▶ [Information given]:
◇ ◇ ◇ ◇ ◇
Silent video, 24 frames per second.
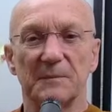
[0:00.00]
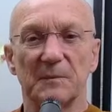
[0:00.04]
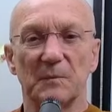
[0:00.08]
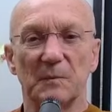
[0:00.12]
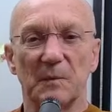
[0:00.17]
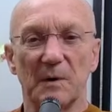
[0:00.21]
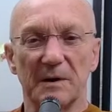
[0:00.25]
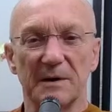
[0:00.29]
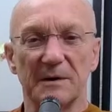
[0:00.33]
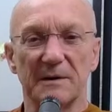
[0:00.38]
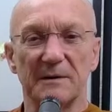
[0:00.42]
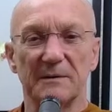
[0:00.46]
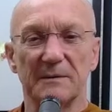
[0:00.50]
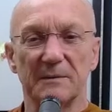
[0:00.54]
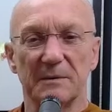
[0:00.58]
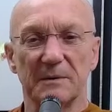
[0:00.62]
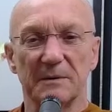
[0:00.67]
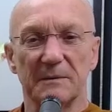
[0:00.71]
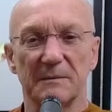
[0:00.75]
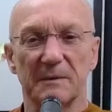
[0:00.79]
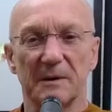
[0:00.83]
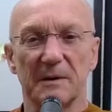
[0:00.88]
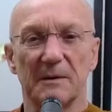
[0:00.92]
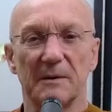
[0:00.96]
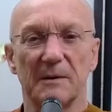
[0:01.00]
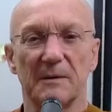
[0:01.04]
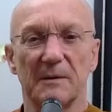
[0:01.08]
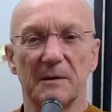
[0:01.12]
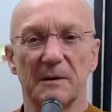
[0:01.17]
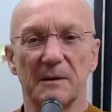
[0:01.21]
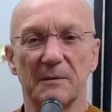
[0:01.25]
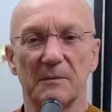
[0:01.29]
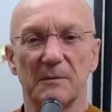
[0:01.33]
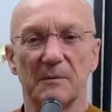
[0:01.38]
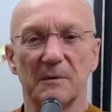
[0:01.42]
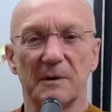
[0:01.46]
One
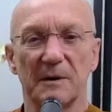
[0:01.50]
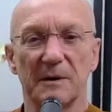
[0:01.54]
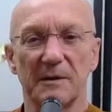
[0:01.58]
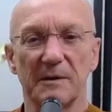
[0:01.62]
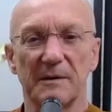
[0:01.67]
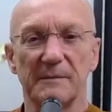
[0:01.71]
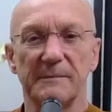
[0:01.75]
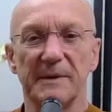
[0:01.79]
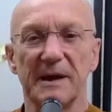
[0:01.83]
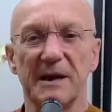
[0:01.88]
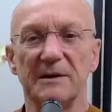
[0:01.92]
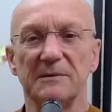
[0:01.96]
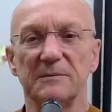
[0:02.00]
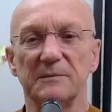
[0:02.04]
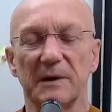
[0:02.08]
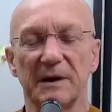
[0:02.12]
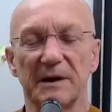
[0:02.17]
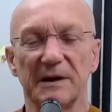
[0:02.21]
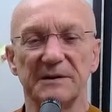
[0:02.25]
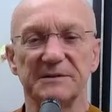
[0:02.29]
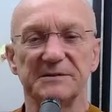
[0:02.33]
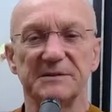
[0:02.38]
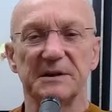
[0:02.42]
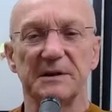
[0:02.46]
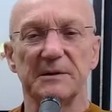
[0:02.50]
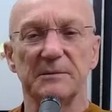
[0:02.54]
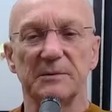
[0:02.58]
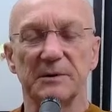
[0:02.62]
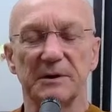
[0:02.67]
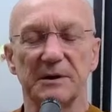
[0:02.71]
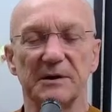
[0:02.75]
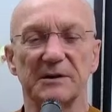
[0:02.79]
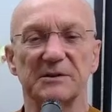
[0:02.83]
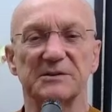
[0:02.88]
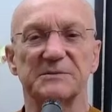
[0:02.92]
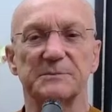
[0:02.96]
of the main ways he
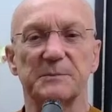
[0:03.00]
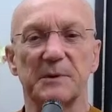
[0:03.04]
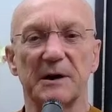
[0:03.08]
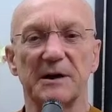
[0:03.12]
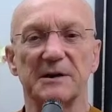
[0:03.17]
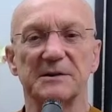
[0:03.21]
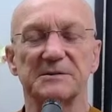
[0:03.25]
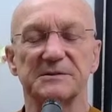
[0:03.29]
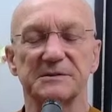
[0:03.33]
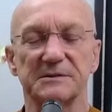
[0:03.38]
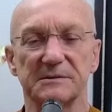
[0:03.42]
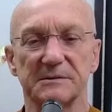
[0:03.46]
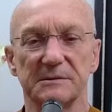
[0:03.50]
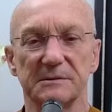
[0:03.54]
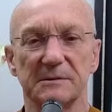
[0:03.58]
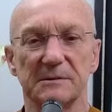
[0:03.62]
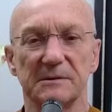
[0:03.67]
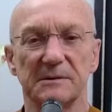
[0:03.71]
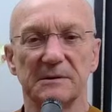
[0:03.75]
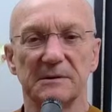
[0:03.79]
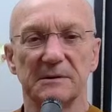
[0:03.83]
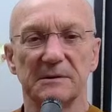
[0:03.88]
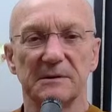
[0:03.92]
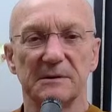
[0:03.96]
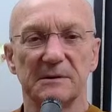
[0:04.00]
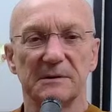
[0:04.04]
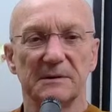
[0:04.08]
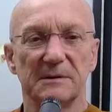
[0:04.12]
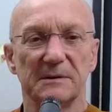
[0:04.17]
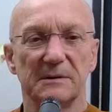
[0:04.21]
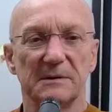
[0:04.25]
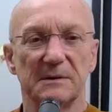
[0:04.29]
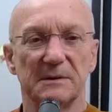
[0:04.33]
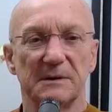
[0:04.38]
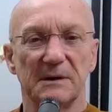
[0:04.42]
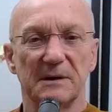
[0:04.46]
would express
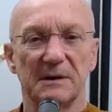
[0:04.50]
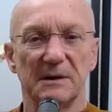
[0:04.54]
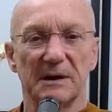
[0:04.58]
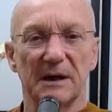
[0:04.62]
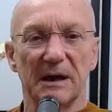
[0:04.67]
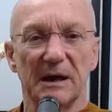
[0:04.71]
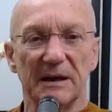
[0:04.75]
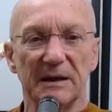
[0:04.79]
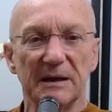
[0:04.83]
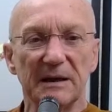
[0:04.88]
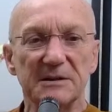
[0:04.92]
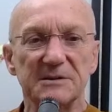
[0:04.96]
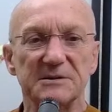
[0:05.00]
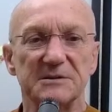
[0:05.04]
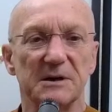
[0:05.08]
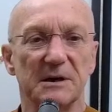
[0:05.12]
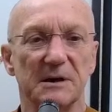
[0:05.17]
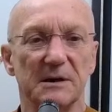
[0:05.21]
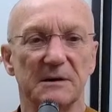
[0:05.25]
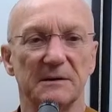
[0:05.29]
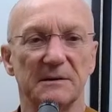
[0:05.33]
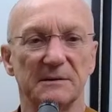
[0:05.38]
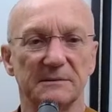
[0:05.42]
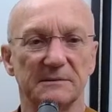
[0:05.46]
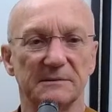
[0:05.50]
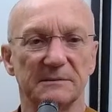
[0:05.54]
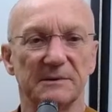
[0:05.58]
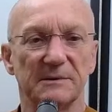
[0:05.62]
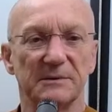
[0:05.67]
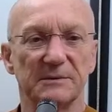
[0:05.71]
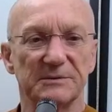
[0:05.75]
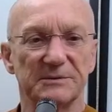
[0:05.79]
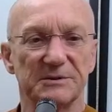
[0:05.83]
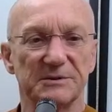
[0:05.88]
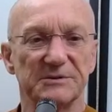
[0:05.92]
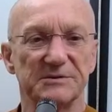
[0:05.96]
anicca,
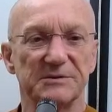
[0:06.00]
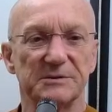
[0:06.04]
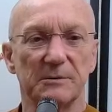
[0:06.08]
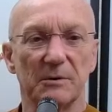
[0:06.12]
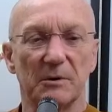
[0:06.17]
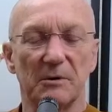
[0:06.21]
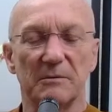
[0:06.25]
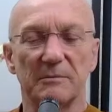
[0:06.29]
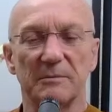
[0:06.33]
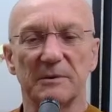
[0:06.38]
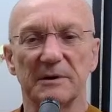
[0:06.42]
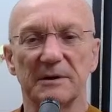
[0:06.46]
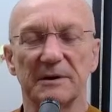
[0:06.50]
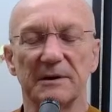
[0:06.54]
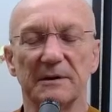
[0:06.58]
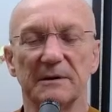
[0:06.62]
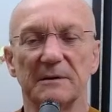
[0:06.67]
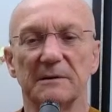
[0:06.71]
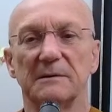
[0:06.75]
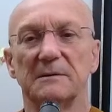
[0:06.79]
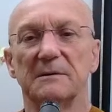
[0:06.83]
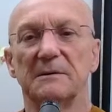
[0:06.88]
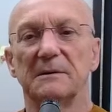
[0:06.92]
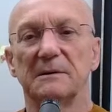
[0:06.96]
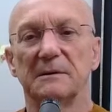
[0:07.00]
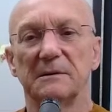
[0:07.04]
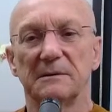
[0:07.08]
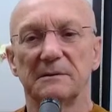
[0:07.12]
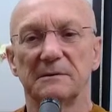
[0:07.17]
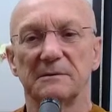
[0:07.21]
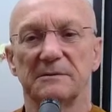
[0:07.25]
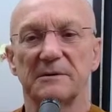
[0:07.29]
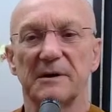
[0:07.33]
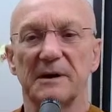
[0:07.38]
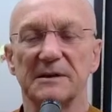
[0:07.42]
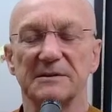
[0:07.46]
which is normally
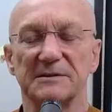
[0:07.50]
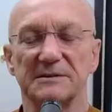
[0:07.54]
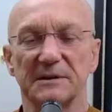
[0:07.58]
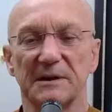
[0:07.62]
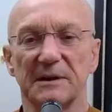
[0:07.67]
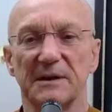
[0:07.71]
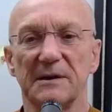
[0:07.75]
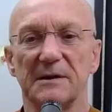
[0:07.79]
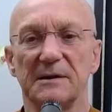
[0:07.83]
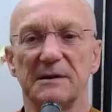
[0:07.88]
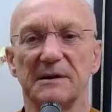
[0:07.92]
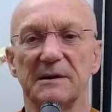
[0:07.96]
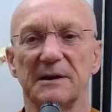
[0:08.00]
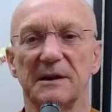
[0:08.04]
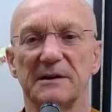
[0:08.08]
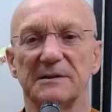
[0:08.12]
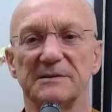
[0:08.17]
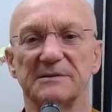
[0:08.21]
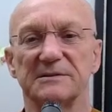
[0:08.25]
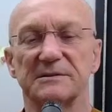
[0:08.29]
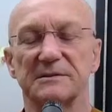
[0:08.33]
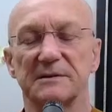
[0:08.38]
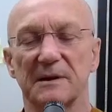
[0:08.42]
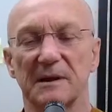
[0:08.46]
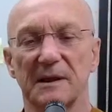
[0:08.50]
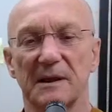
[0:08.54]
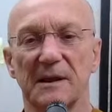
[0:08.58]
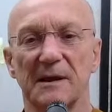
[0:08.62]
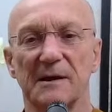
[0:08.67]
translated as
◇ ◇ ◇ ◇ ◇
With the images left out, set down every entry exactly.

Silent video, 24 frames per second.
[0:00.00]
[0:00.04]
[0:00.08]
[0:00.12]
[0:00.17]
[0:00.21]
[0:00.25]
[0:00.29]
[0:00.33]
[0:00.38]
[0:00.42]
[0:00.46]
[0:00.50]
[0:00.54]
[0:00.58]
[0:00.62]
[0:00.67]
[0:00.71]
[0:00.75]
[0:00.79]
[0:00.83]
[0:00.88]
[0:00.92]
[0:00.96]
[0:01.00]
[0:01.04]
[0:01.08]
[0:01.12]
[0:01.17]
[0:01.21]
[0:01.25]
[0:01.29]
[0:01.33]
[0:01.38]
[0:01.42]
[0:01.46]
One
[0:01.50]
[0:01.54]
[0:01.58]
[0:01.62]
[0:01.67]
[0:01.71]
[0:01.75]
[0:01.79]
[0:01.83]
[0:01.88]
[0:01.92]
[0:01.96]
[0:02.00]
[0:02.04]
[0:02.08]
[0:02.12]
[0:02.17]
[0:02.21]
[0:02.25]
[0:02.29]
[0:02.33]
[0:02.38]
[0:02.42]
[0:02.46]
[0:02.50]
[0:02.54]
[0:02.58]
[0:02.62]
[0:02.67]
[0:02.71]
[0:02.75]
[0:02.79]
[0:02.83]
[0:02.88]
[0:02.92]
[0:02.96]
of the main ways he
[0:03.00]
[0:03.04]
[0:03.08]
[0:03.12]
[0:03.17]
[0:03.21]
[0:03.25]
[0:03.29]
[0:03.33]
[0:03.38]
[0:03.42]
[0:03.46]
[0:03.50]
[0:03.54]
[0:03.58]
[0:03.62]
[0:03.67]
[0:03.71]
[0:03.75]
[0:03.79]
[0:03.83]
[0:03.88]
[0:03.92]
[0:03.96]
[0:04.00]
[0:04.04]
[0:04.08]
[0:04.12]
[0:04.17]
[0:04.21]
[0:04.25]
[0:04.29]
[0:04.33]
[0:04.38]
[0:04.42]
[0:04.46]
would express
[0:04.50]
[0:04.54]
[0:04.58]
[0:04.62]
[0:04.67]
[0:04.71]
[0:04.75]
[0:04.79]
[0:04.83]
[0:04.88]
[0:04.92]
[0:04.96]
[0:05.00]
[0:05.04]
[0:05.08]
[0:05.12]
[0:05.17]
[0:05.21]
[0:05.25]
[0:05.29]
[0:05.33]
[0:05.38]
[0:05.42]
[0:05.46]
[0:05.50]
[0:05.54]
[0:05.58]
[0:05.62]
[0:05.67]
[0:05.71]
[0:05.75]
[0:05.79]
[0:05.83]
[0:05.88]
[0:05.92]
[0:05.96]
anicca,
[0:06.00]
[0:06.04]
[0:06.08]
[0:06.12]
[0:06.17]
[0:06.21]
[0:06.25]
[0:06.29]
[0:06.33]
[0:06.38]
[0:06.42]
[0:06.46]
[0:06.50]
[0:06.54]
[0:06.58]
[0:06.62]
[0:06.67]
[0:06.71]
[0:06.75]
[0:06.79]
[0:06.83]
[0:06.88]
[0:06.92]
[0:06.96]
[0:07.00]
[0:07.04]
[0:07.08]
[0:07.12]
[0:07.17]
[0:07.21]
[0:07.25]
[0:07.29]
[0:07.33]
[0:07.38]
[0:07.42]
[0:07.46]
which is normally
[0:07.50]
[0:07.54]
[0:07.58]
[0:07.62]
[0:07.67]
[0:07.71]
[0:07.75]
[0:07.79]
[0:07.83]
[0:07.88]
[0:07.92]
[0:07.96]
[0:08.00]
[0:08.04]
[0:08.08]
[0:08.12]
[0:08.17]
[0:08.21]
[0:08.25]
[0:08.29]
[0:08.33]
[0:08.38]
[0:08.42]
[0:08.46]
[0:08.50]
[0:08.54]
[0:08.58]
[0:08.62]
[0:08.67]
translated as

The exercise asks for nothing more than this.